Bare carriage returns in HTTP headers


#1

I’ve been using Mongrel for a while to write bare HTTP servlets as a
replacement for webrick and encountered an HTTP client using the
servlet that for some reason occasionally embeds carriage return
characters (’\r’, 0x0d) inside the value fields of message headers.
Mongrel doesn’t like that, and aborts the request with a parse error.
I’m not sure if this is strictly permitted by RFC 2616, but at any
rate, changing Mongrel to accept these kinds of HTTP headers was a
single character change in the Ragel parser, viz.:

*** START OF PATCH ***

Index: http11_parser_common.rl

— http11_parser_common.rl (revision 1037)
+++ http11_parser_common.rl (working copy)
@@ -46,7 +46,7 @@

field_value = any* >start_value %write_value;

  • message_header = field_name “:” " "* field_value :> CRLF;
  • message_header = field_name “:” " "* field_value :>> CRLF;

    Request = Request_Line ( message_header )* ( CRLF @done );

*** END OF PATCH ***

All that was necessary was to simply change the regular expression in
the Ragel parser to use a finish-guarded concatenation operator
instead of an entry-guarded one as in the original. From a cursory
reading of RFC 2616 I don’t see that a carriage return character there
should be illegal, but as Jon Postel was once quoted as saying: “Be
liberal in what you accept, and conservative in what you send.”


普通じゃないのが当然なら答える私は何ができる?
普通でも普通じゃなくて感じるまま感じることだけをするよ!
http://stormwyrm.blogspot.com


#2

“Be liberal in what you accept, and conservative in what you send.”

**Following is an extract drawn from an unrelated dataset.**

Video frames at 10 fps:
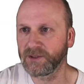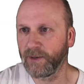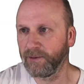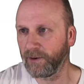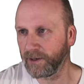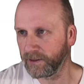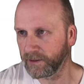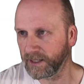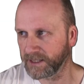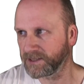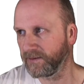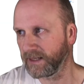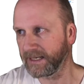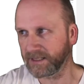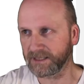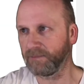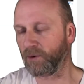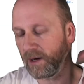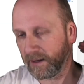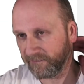to anyone who clicks on links in
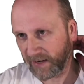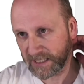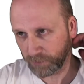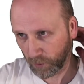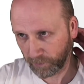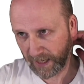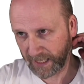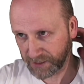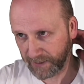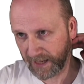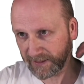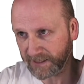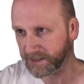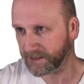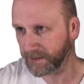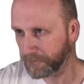my Facebook page about this.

Sadly (to my perspective), this is definitely not the philosophy of
Mongrel, and the mongrel development ‘community’ (does it exist?) is not
partial to it.

I’ve run into other malformed HTTP requests in other circumstances, and
the solution I ended up with was using Apache rewrite maps to “fix”
those malformed requests before they even get to mongrel. I’m not sure
if that solution would work for this particular error, but sounds like
you’ve found another one.

I wouldn’t hold my breath for that patch to be incorporated in mongrel
though, the mongrel philosophy seems to be to be conservative in what it
accepts.

Jonathan


#3

Jonathan R. removed_email_address@domain.invalid wrote:

Dido S. wrote:

I’ve been using Mongrel for a while to write bare HTTP servlets as a
replacement for webrick and encountered an HTTP client using the
servlet that for some reason occasionally embeds carriage return
characters (’\r’, 0x0d) inside the value fields of message headers.
Mongrel doesn’t like that, and aborts the request with a parse error.
I’m not sure if this is strictly permitted by RFC 2616, but at any
rate, changing Mongrel to accept these kinds of HTTP headers was a
single character change in the Ragel parser, viz.:

From a cursory
reading of RFC 2616 I don’t see that a carriage return character there
should be illegal, but as Jon Postel was once quoted as saying: “Be
liberal in what you accept, and conservative in what you send.”

“\r” is a control character and is not allowed in field values. This
also has the potential to break things with 3rd party libraries and
applications because it’s not allowed by HTTP.

I consider stopping bad things early in the pipeline a good policy:

The kernel I use enforces TCP and doesn’t allow corrupt IP packets to
get to Mongrel. Thus Mongrel doesn’t have to worry about
bad/malicious TCP traffic.

Along the same lines, Mongrel enforces HTTP, so the application
doesn’t have to worry about non-compliant HTTP traffic at all.

“Be liberal in what you accept, and conservative in what you send.”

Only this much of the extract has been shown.